米国上院議員、化学物質貯蔵施設による汚染から飲料水を保護するための新法案を提出

2014年1月9日、米国ウェストヴァージニア(WV)州で工場の貯蔵タンクから化学物質が河川へ流出する事故が発生したことを受けて、同月27日、Joe Manchin、Jay Rockefeller(ともに民主党、WV州選出)、およびBarbara Boxer(民主党、カリフォルニア州選出、環境・公共事業委員会委員長)の3名の上院議員が「2014年の化学物質安全・飲料水保護法(Chemical Safety and Drinking Water Protection Act of 2014)」案を上院に提出した。
この法案の概要は、次のとおりである。

  • 安全飲料水法(SDWA)に「第G部–化学物質貯蔵施設(CSF)による汚染からの地表水の保護」を加えてSDWAを改定する。
  • WV州の上水道を汚染した1月の事故のような化学物質の流出を防ぐ州政府の能力強化を目的としている。
  • この法案は以下の4つの主要方針に基づいている。
  1. 州による地上CSFの定期的な検査を求める。
  2. 地上CSFのグッドデザイン、建設、および保守に関する基準を満たし、貯蔵施設のインベントリと貯蔵されている化学物質に関する情報を提供し、州政府が承認した緊急時対応計画を作成し、従業員の訓練・安全計画を作成することを産業界に求める。
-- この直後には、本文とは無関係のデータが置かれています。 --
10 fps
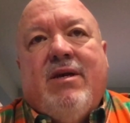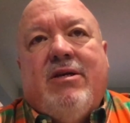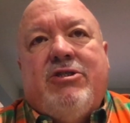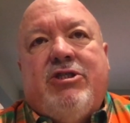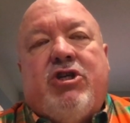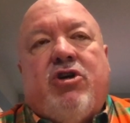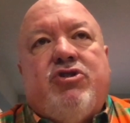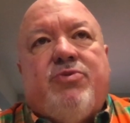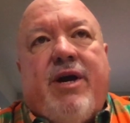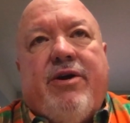she turns
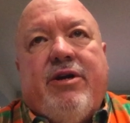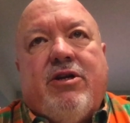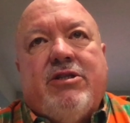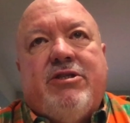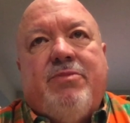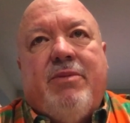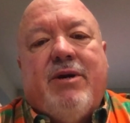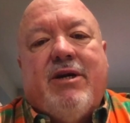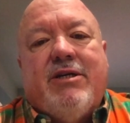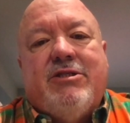around and looks at me
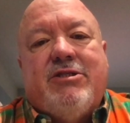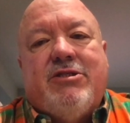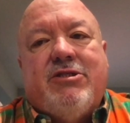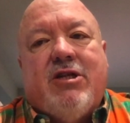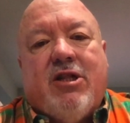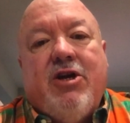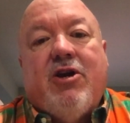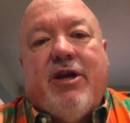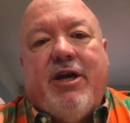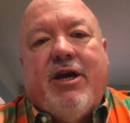because
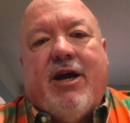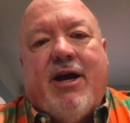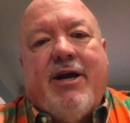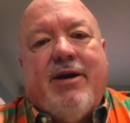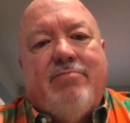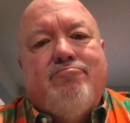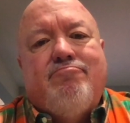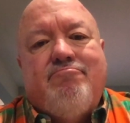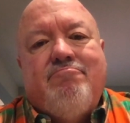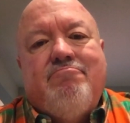clearly I
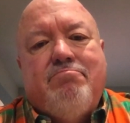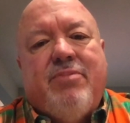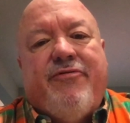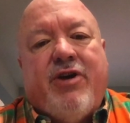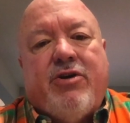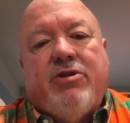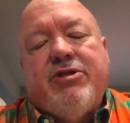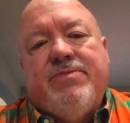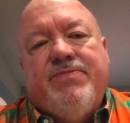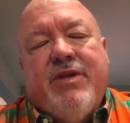am befuddled.
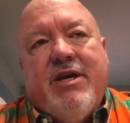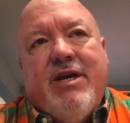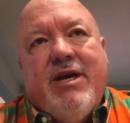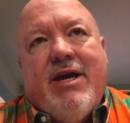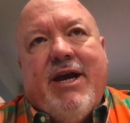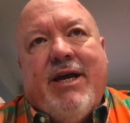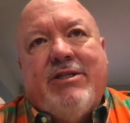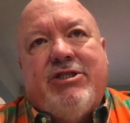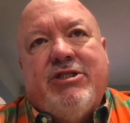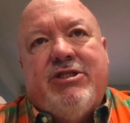And
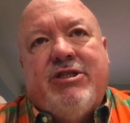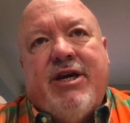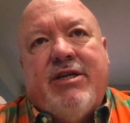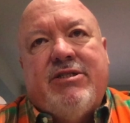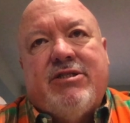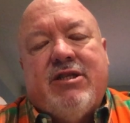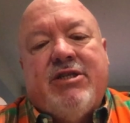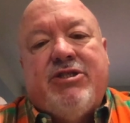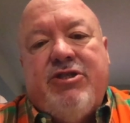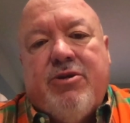she says,
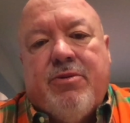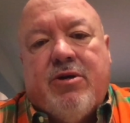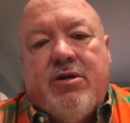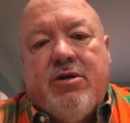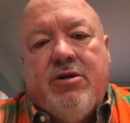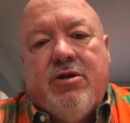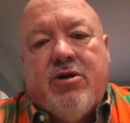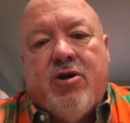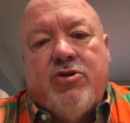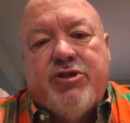listen, your
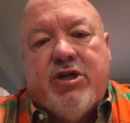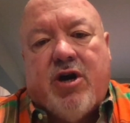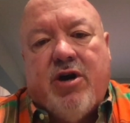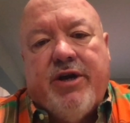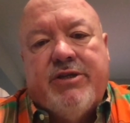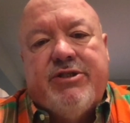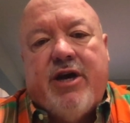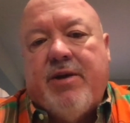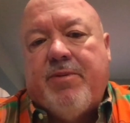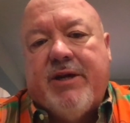grocery cart is
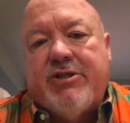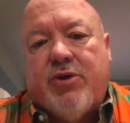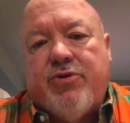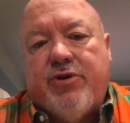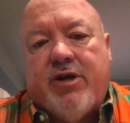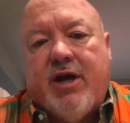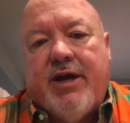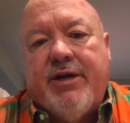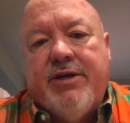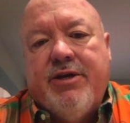not a placeholder in
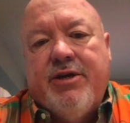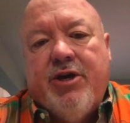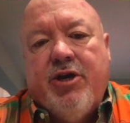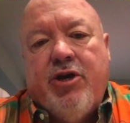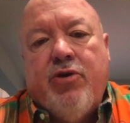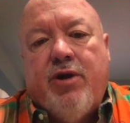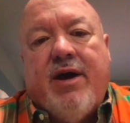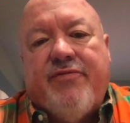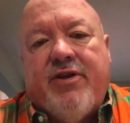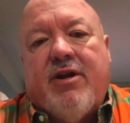line. You
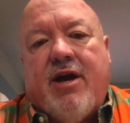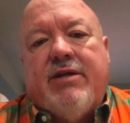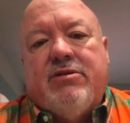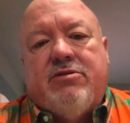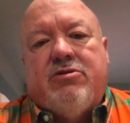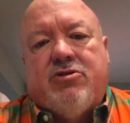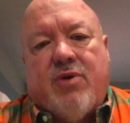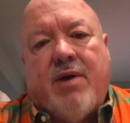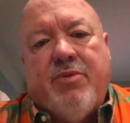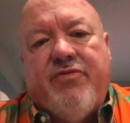left the line, so
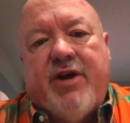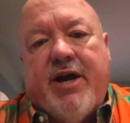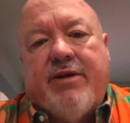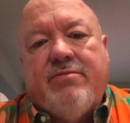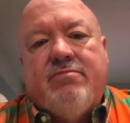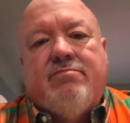I moved ahead.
  3. 緊急事態対応で発生したコストの回収を州政府に認める。
  4. 上水道事業者が緊急事態に対応するための手段と情報を確実に有しているようにする。
  • 「対象化学物質貯蔵施設(covered CSF)」は、化学物質が貯蔵され、米国環境保護庁(EPA)あるいは州政府が、化学物質が放出されれば公共用水施設に危害を及ぼすリスクがもたらされると判断した施設と定義されている。
  • 州政府のプログラムには、グッドデザイン、建設、あるいは保守に関する許容基準、緊急時対応・通信計画、従業員の訓練・安全計画など、対象CSFに関する一定の必要最低要件が含まれていなければならない。
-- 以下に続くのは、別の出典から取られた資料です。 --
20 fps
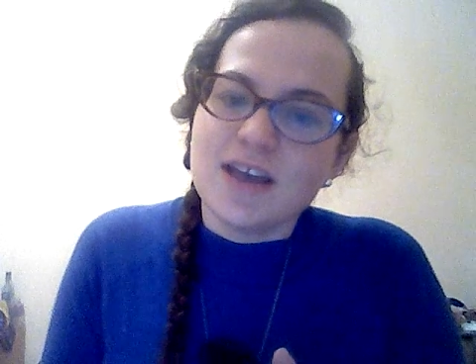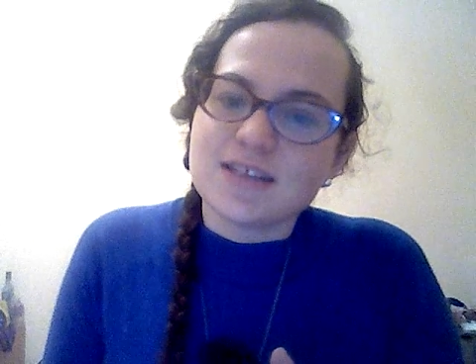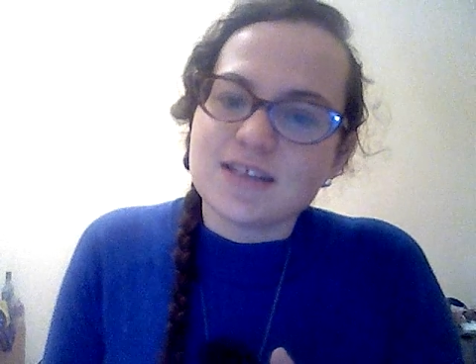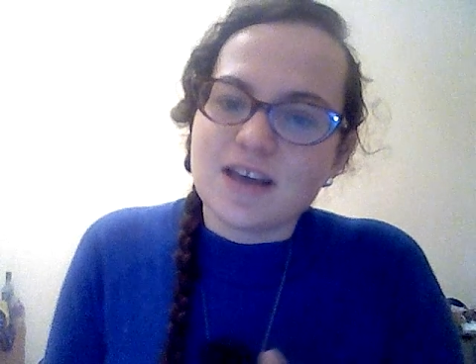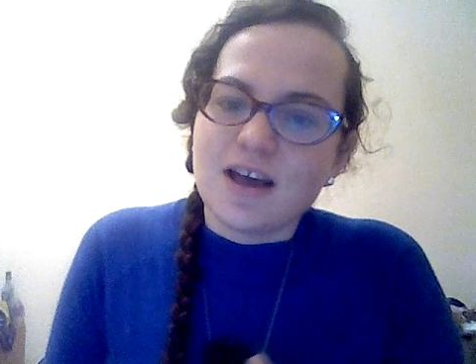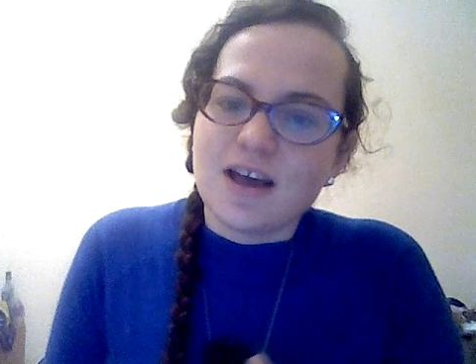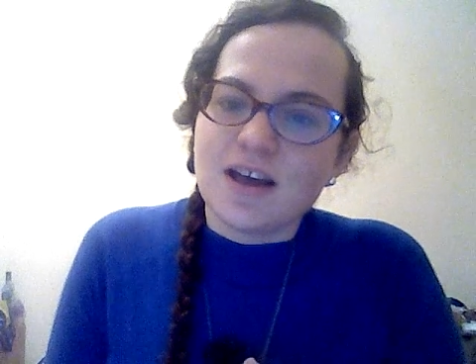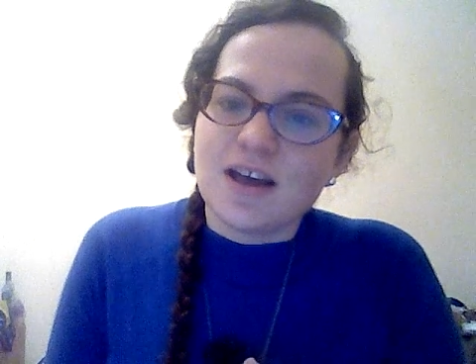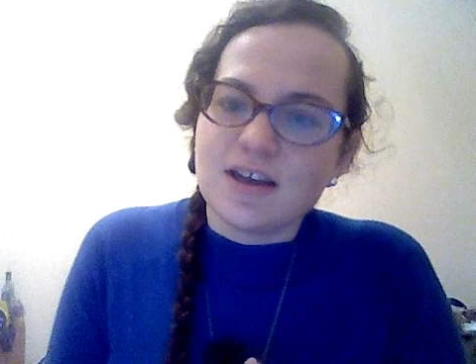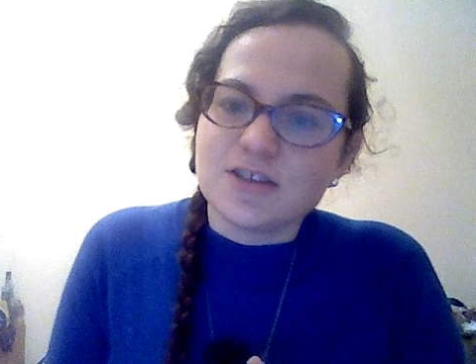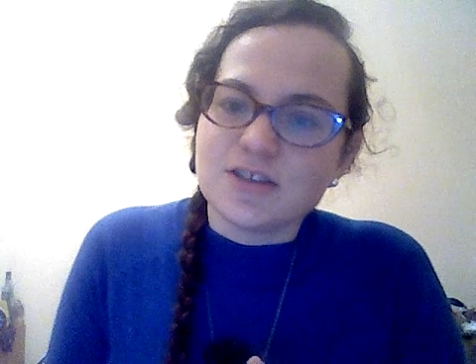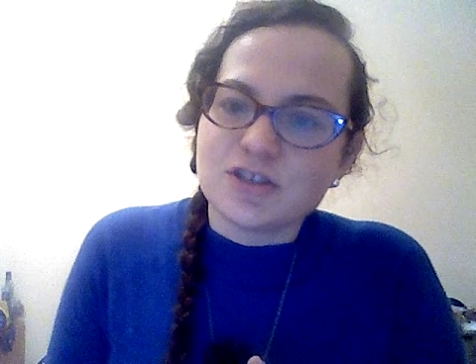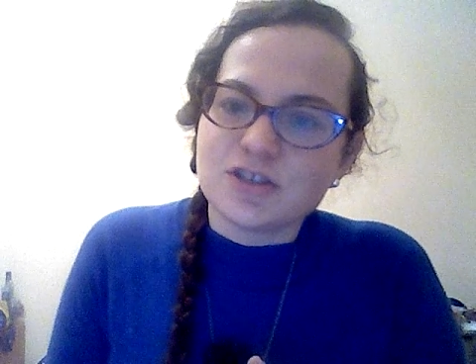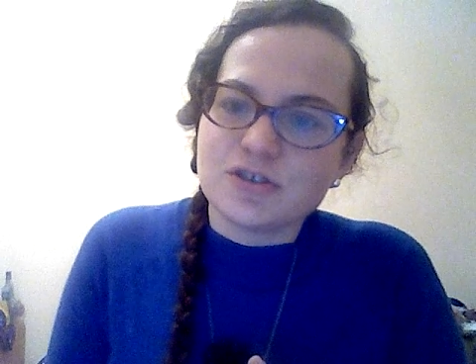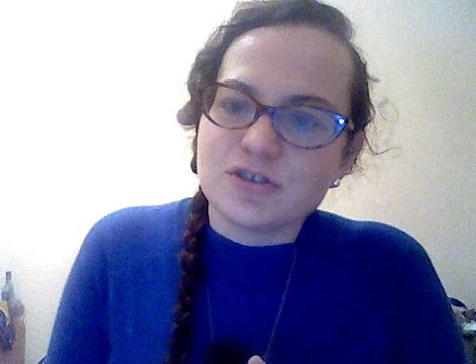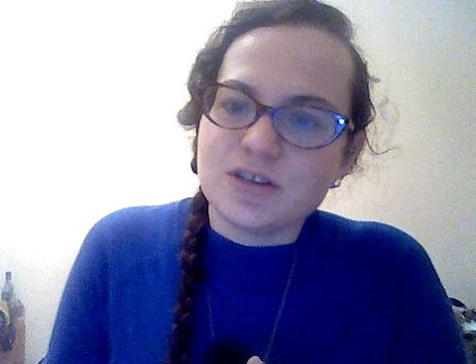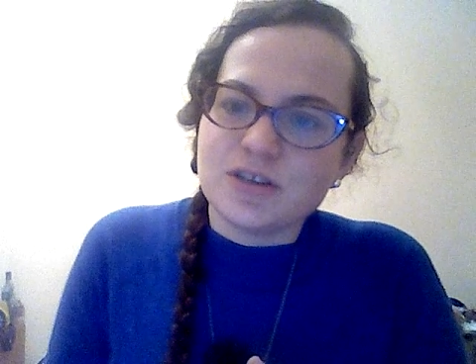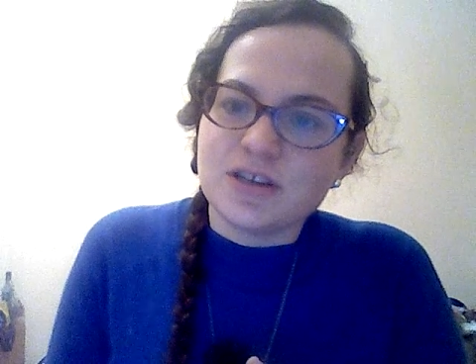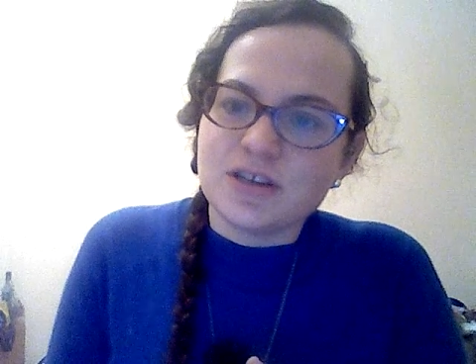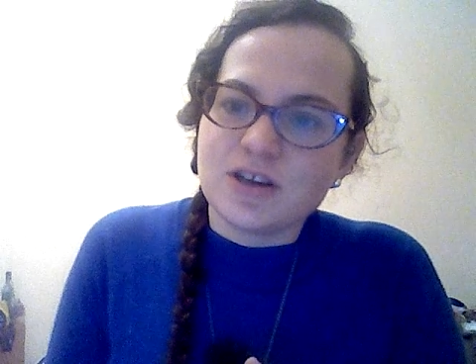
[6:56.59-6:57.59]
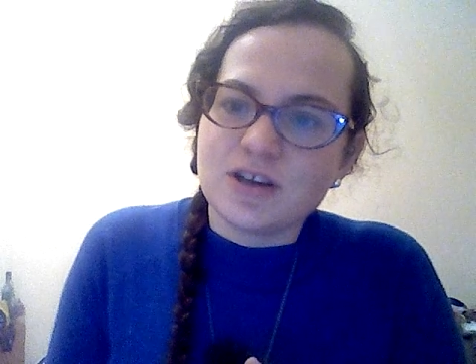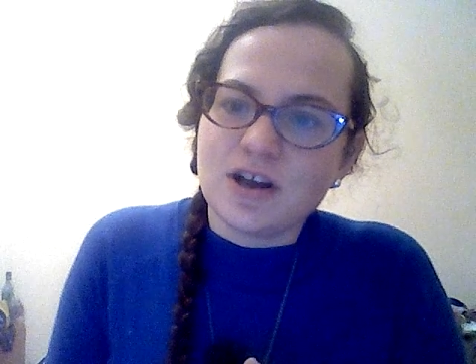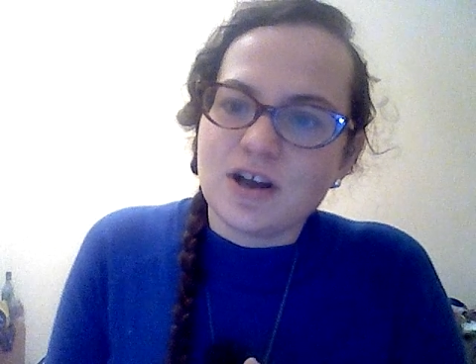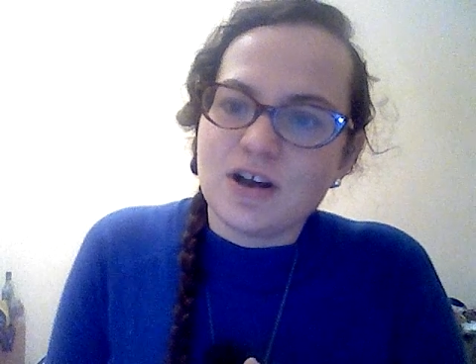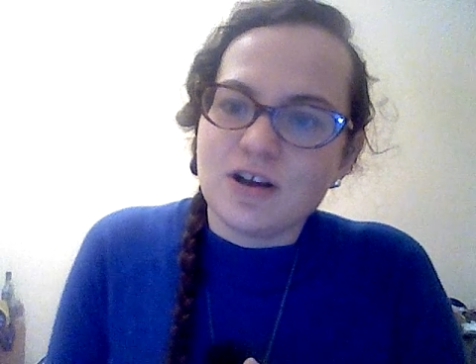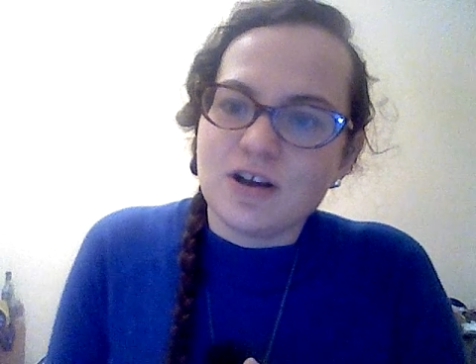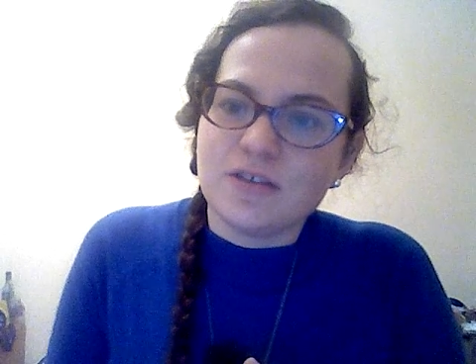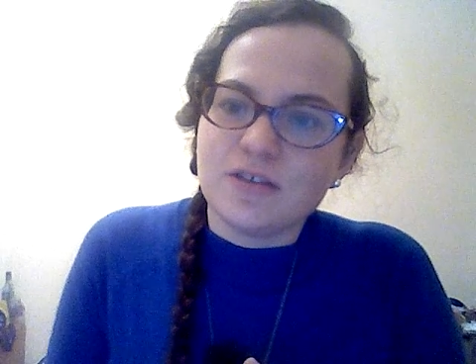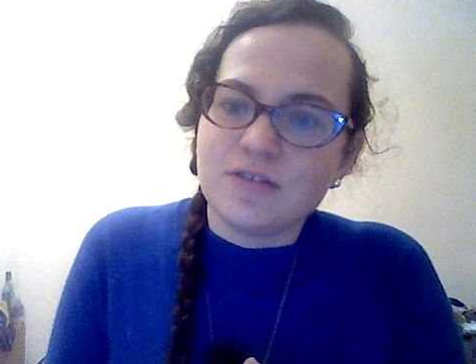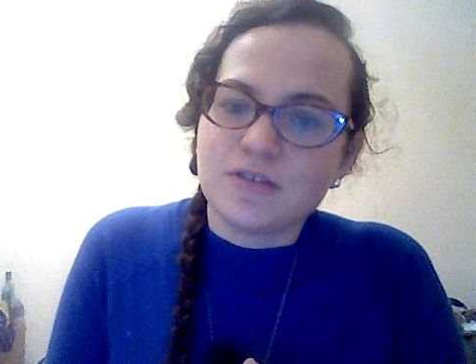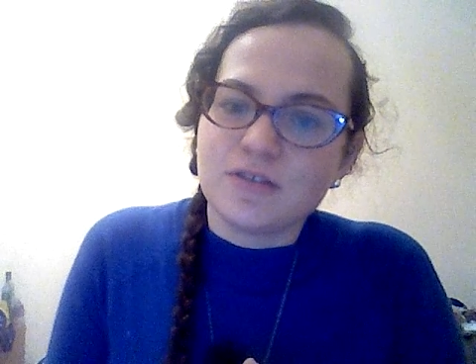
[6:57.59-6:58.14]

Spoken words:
got a street called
  • 対象CSFは、貯蔵されている化学物質の潜在毒性、貯蔵化学物質の放出による悪影響を限定するための予防措置などについて、EPAや州政府の当局などに届け出なければならない。また、対象CSFは、3~5年に1度、検査を受けなければならない。
  • EPAあるいは州政府に対し、対象CSFの所有者あるいは運転者に本法案の要件を実行するよう命じる権限を与える。
  • EPAあるいは州政府は、公共用水施設に対し、施設と同じ流域内にある対象CSFの緊急時対応計画に関する情報を提供するものとする。